Closed this issue · 13 comments

Hello, thank for your work.
Can you public you JOD evaluation code, or a simply method to calculate this scores like your Table 1 in paper?

Hello,

We will be publishing the results very soon! To calculate the ranked correlation (SROCC), you need to calculate the correlation per scene, and then average the srocc of all scenes. Please use the official splits (device split and test split) that we shared in this repo. Beware that the results of the paper are not exactly reproducible on this version of piq23, since when the paper was written piq23 was still in the process of annotation.

Best,

Nicolas

@nicolasch96 thank for your quick response.
One more question:

Two images are 1 JOD apart if 75% of observers choose one as better than the other.

So how to convert JOD into float like in csv? Device by number of comparison?

Hello,

The jod is already generated in the csv. To do so, you need to use the trueskill implementation presented in this repo: https://github.com/gfxdisp/asap. If you want to use the full statistical analysis you have to use our algorithm which will also be shared in the near future.

Please do not hesitate to ask other questions that you may have.

Nicolas

@nicolasch96 I mean with "Two images are 1 JOD apart if 75% of observers choose one as better than the other.", JOD should be integer, not float like csv.

Please refer to this paper for more clarification about JOD: https://arxiv.org/abs/1712.03686

@nicolasch96 How you deal with multiple crop sizes (672, 448, and 224)? In HyperIQA, Local Distortion Aware Module use a AvgPooling layer follow by a Linear layer with fixed size, so it will not work when size change.
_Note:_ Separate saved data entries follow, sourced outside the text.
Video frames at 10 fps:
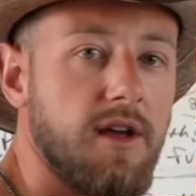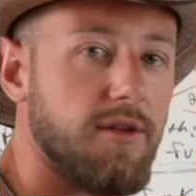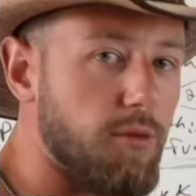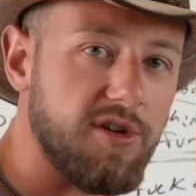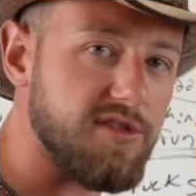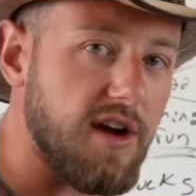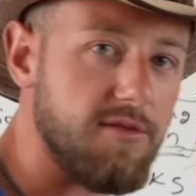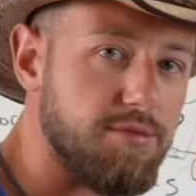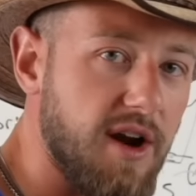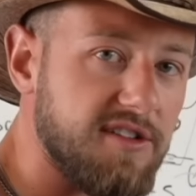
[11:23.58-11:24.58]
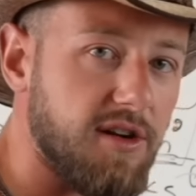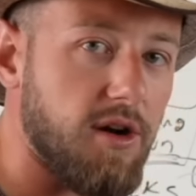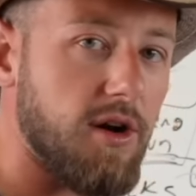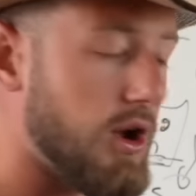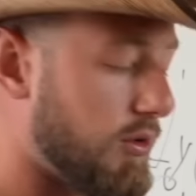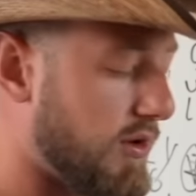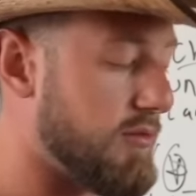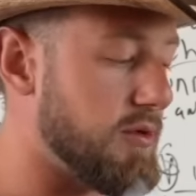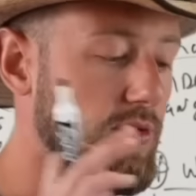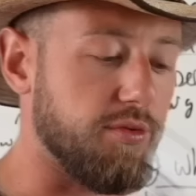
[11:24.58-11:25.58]
The more you try to impress her, whether
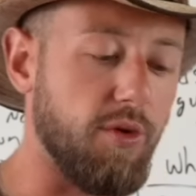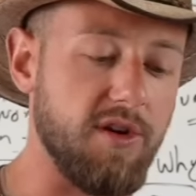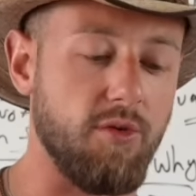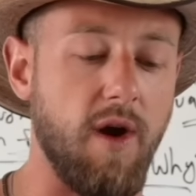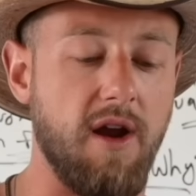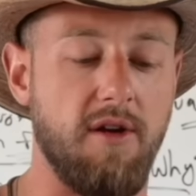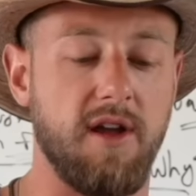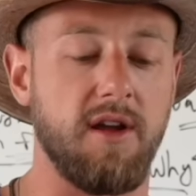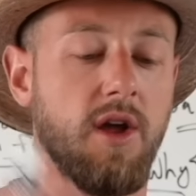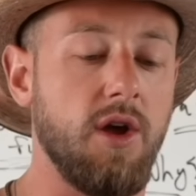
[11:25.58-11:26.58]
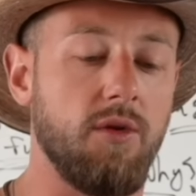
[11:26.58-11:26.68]
it be with what you're wearing,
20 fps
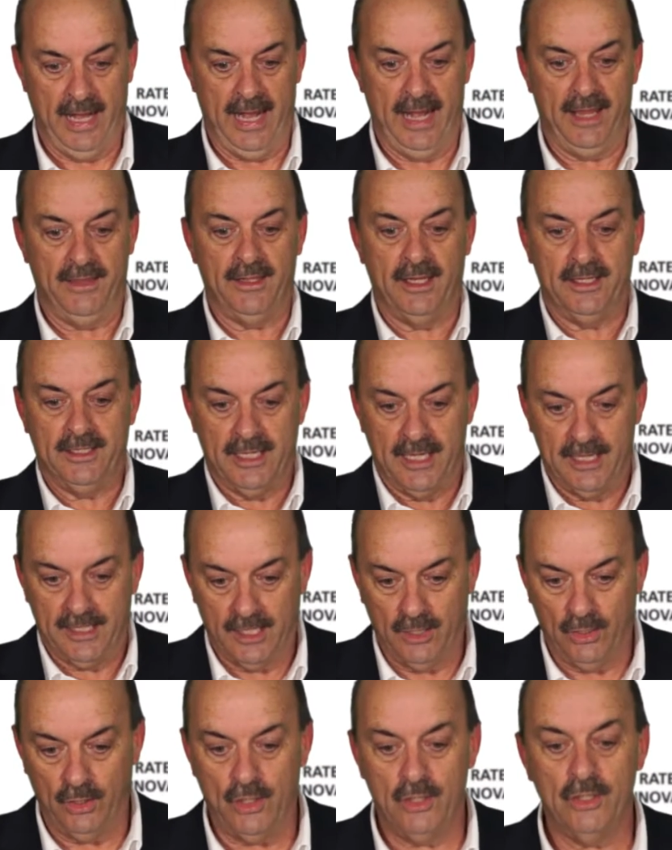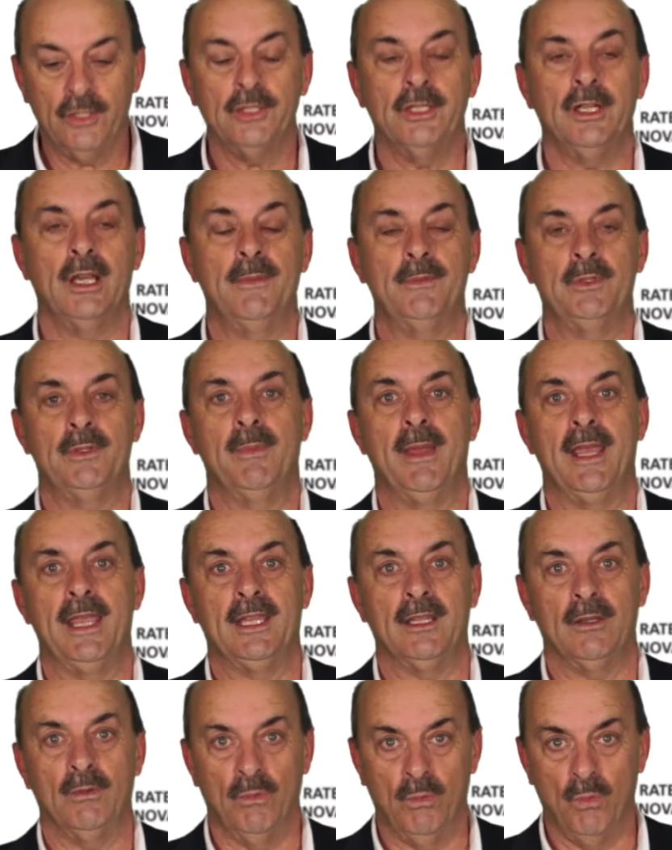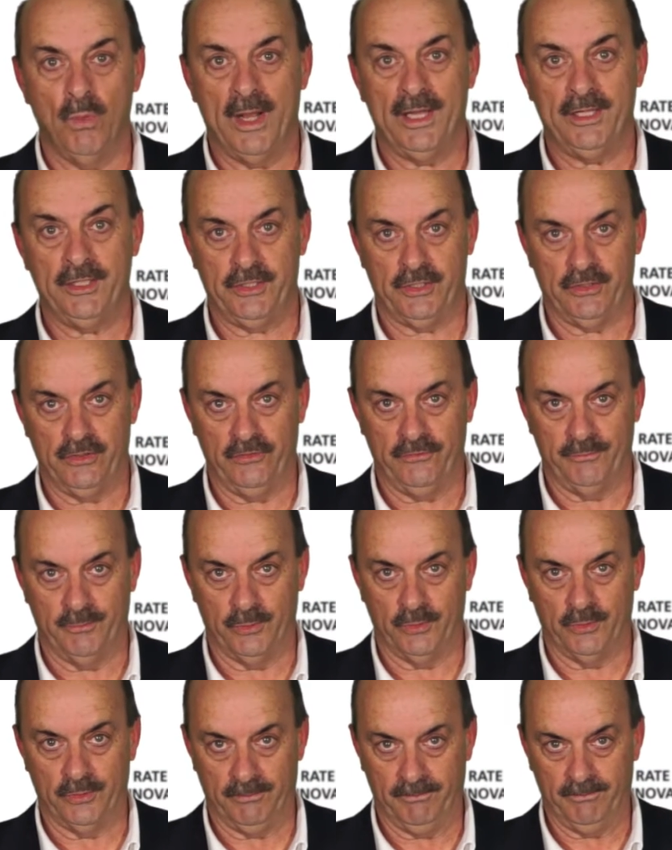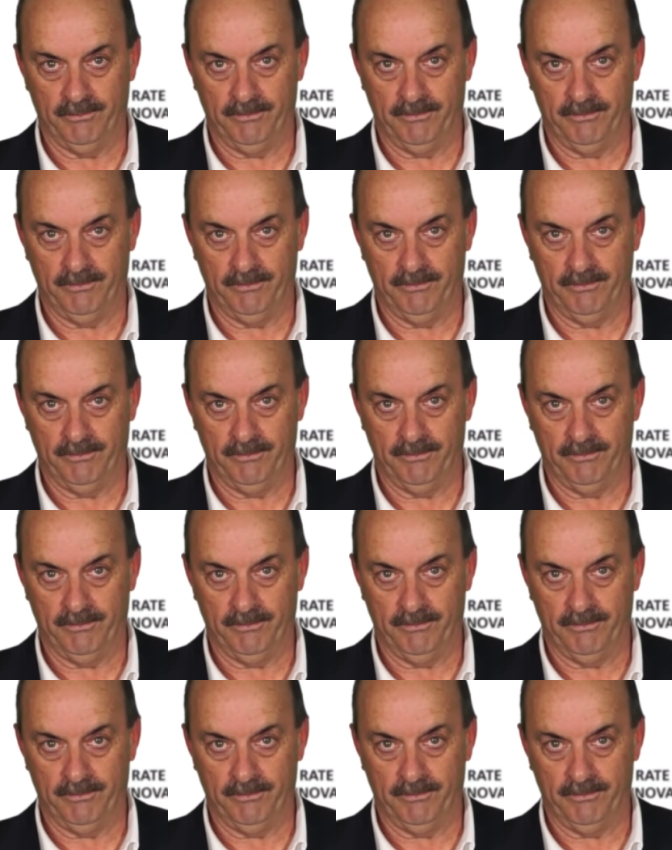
and they take a long time to make one surfboard.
Excellent question, I again apologize for the delay in publishing SEM-HyperIQA. One solution we have is to only load the pretrained backbone of Resnet50, and then creating the LDA accordingly to the input size. So these layers will NOT be loaded with the pretrained model. Only for 224 patches I suppose since this was the ones used by HyperIQA if I am not wrong. This is unfortunate since we cannot benefit from the whole pretrained HyperIQA model.

@nichahine so you used 3 LADs and 3 Content Understanding Hyper Networks?
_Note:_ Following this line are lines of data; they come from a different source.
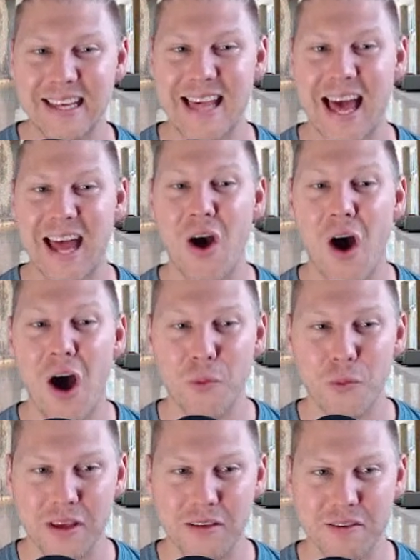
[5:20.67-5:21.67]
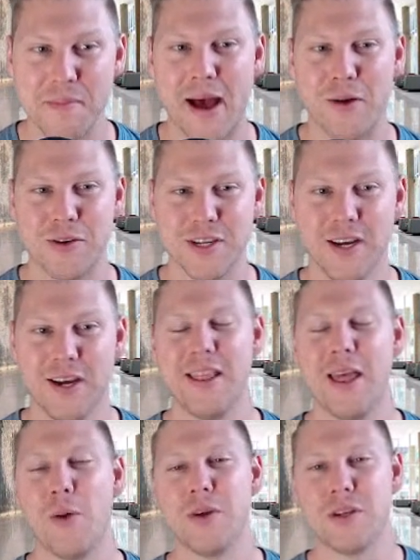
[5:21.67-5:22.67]
that Aweave amount
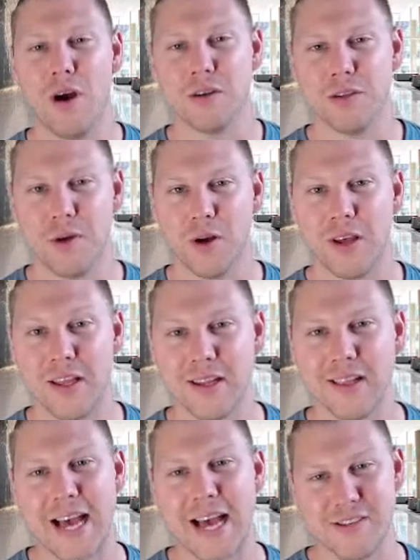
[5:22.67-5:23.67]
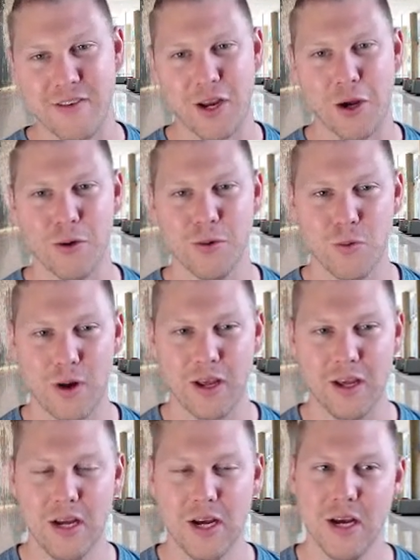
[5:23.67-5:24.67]
that we talked about in the last video, right?
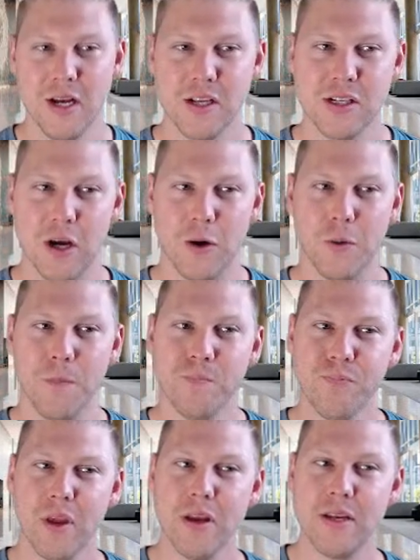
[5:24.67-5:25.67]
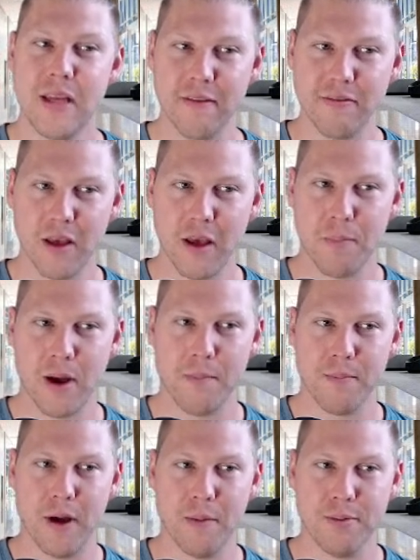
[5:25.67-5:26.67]
So definitely a pump
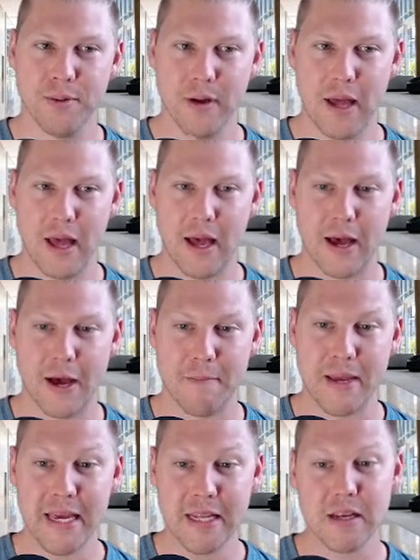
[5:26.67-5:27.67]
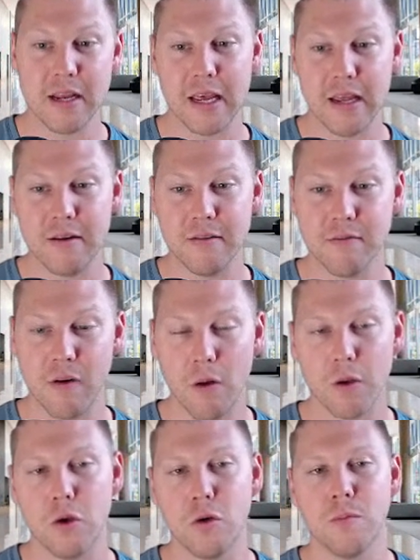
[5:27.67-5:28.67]
up in
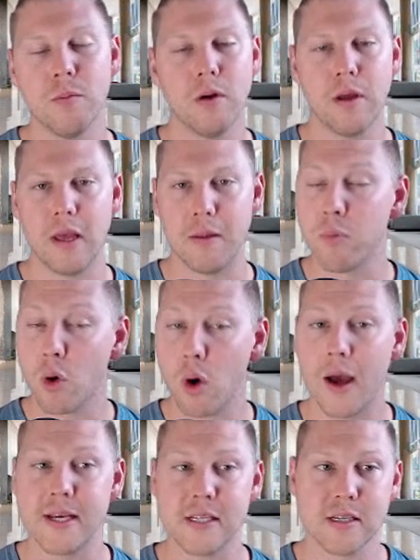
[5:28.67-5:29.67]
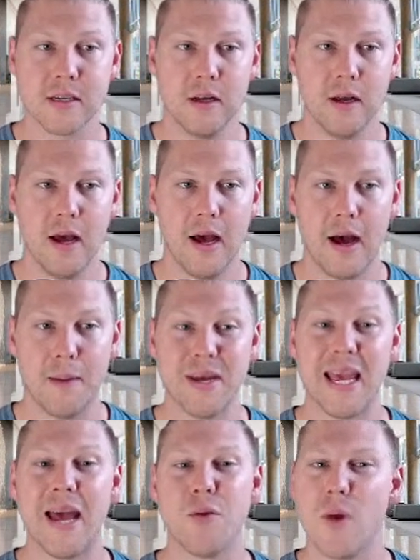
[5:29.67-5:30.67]
volume, in price, but
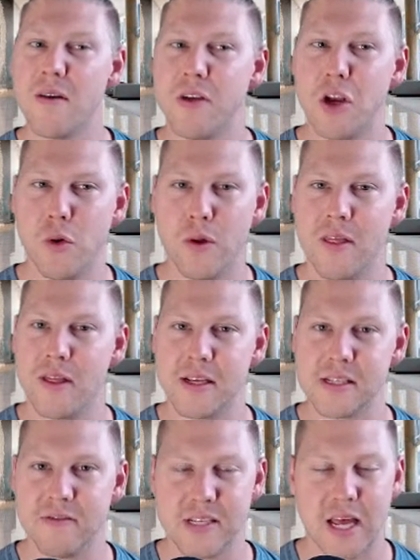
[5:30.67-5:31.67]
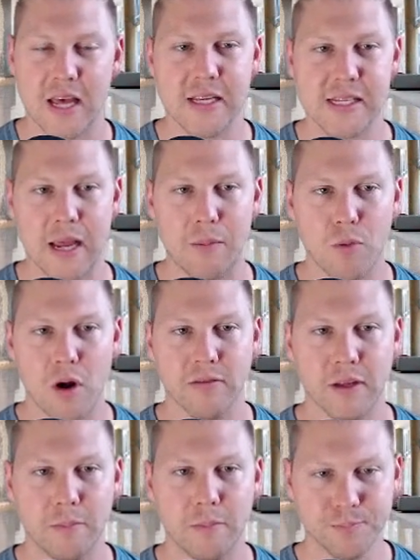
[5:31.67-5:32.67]
yet revenue and things have stayed the same roughly.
We used exactly the same architecture from this repo: https://github.com/SSL92/hyperIQA . We adapted it however to get multiple input sizes. I will try to accelerate the code and push it ASAP!

@nicolasch96 Did you modify or remove last Linear layer of LAD?

You can either use GAP instead of averagepool2d and not worry about the layer sizes or have to introduce patchSize as input and manipulate the layer sizes.

@nichahine thank you so much. I'm trying to implement your paper, so thank you alot. Sorry about my bad English. I will ask other questions soon.

If this issue is good, I will close it. Try to open a new issue for further questions, it is easier to index in this way for people with similar issues. Good luck with the implementation and thank you a lot!